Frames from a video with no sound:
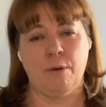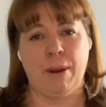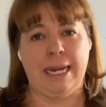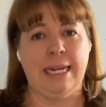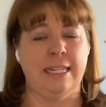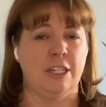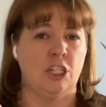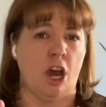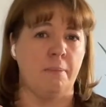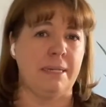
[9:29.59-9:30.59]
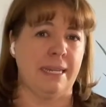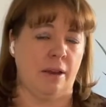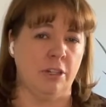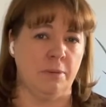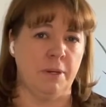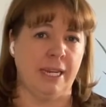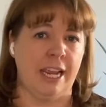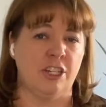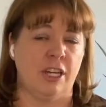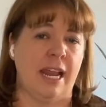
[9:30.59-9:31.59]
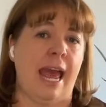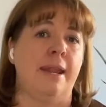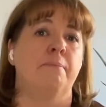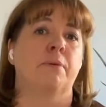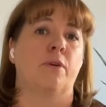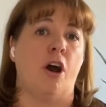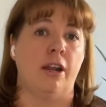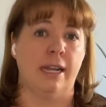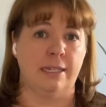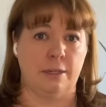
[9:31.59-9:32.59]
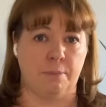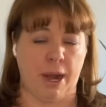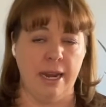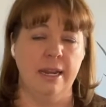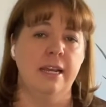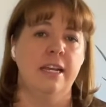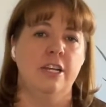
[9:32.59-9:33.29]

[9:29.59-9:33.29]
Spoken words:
when it is top-down communication and broad spread.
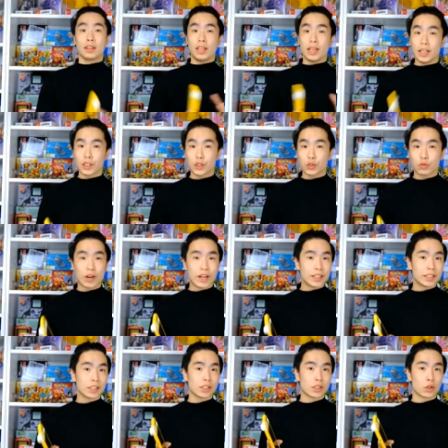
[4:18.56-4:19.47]
This
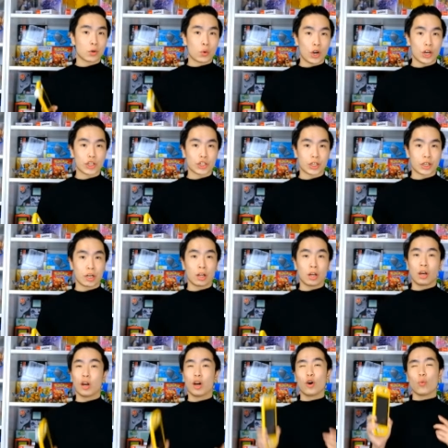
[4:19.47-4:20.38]
raises the question,
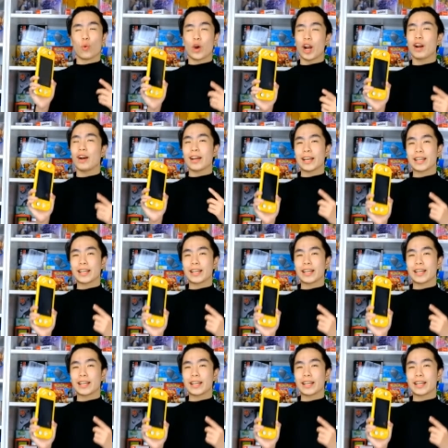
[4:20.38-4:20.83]
where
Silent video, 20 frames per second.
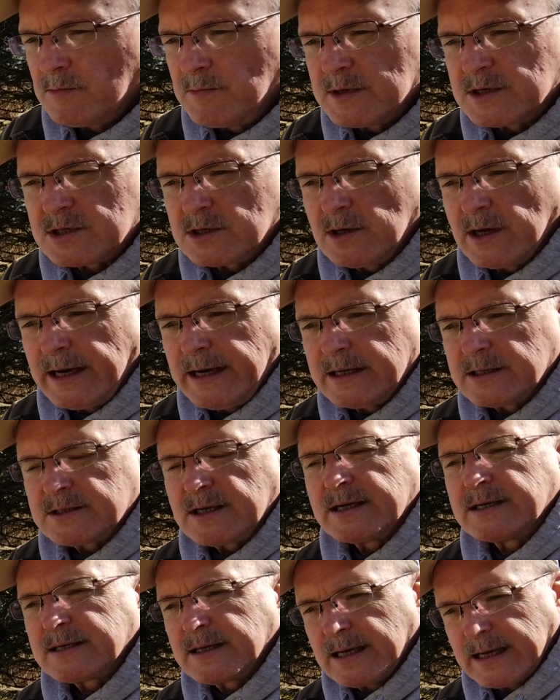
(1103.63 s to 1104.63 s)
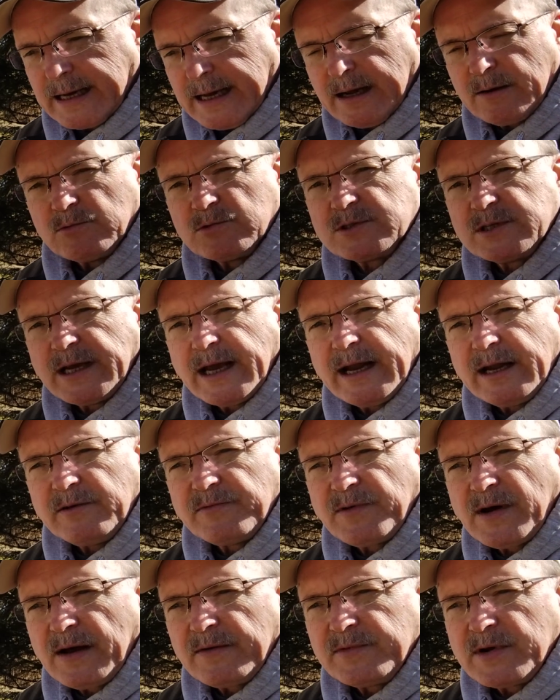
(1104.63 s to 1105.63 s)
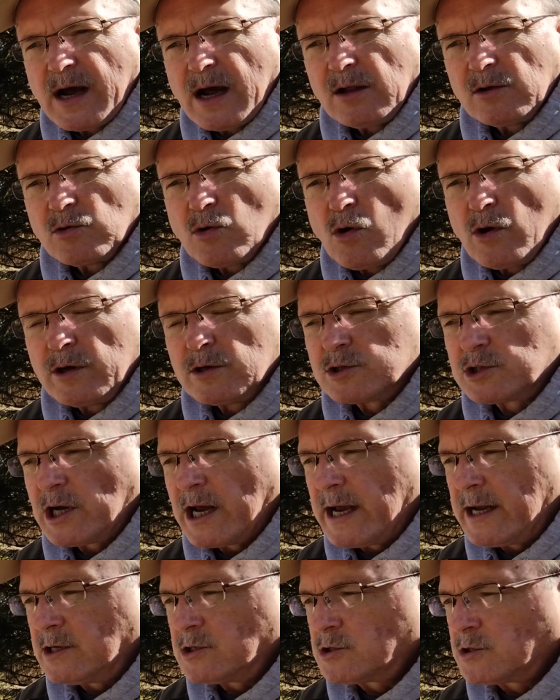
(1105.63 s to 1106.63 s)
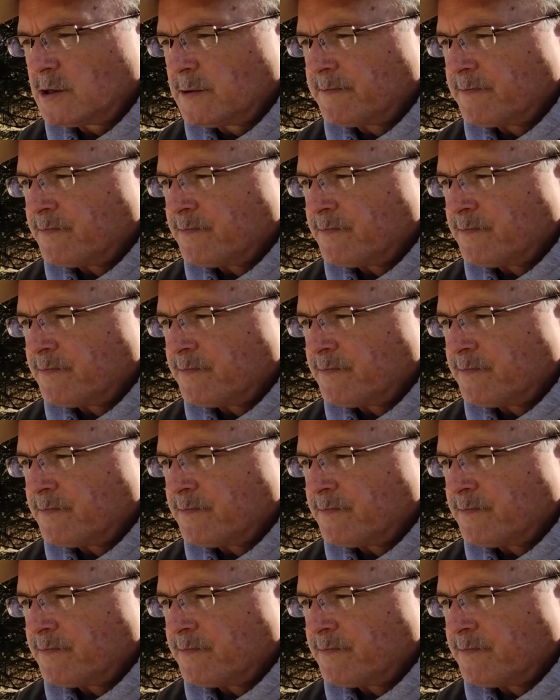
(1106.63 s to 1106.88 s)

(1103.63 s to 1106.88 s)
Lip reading: in miscellaneous, again, was the $85 oil change,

## [Your task]
Return only the lines from the one that contains "[9:32.59-9:33.29]" through the closing line of the data, inclusive, reproduced exactly and with every picture left out.

## [The completed task]
[9:32.59-9:33.29]

[9:29.59-9:33.29]
Spoken words:
when it is top-down communication and broad spread.
[4:18.56-4:19.47]
This
[4:19.47-4:20.38]
raises the question,
[4:20.38-4:20.83]
where
Silent video, 20 frames per second.
(1103.63 s to 1104.63 s)
(1104.63 s to 1105.63 s)
(1105.63 s to 1106.63 s)
(1106.63 s to 1106.88 s)

(1103.63 s to 1106.88 s)
Lip reading: in miscellaneous, again, was the $85 oil change,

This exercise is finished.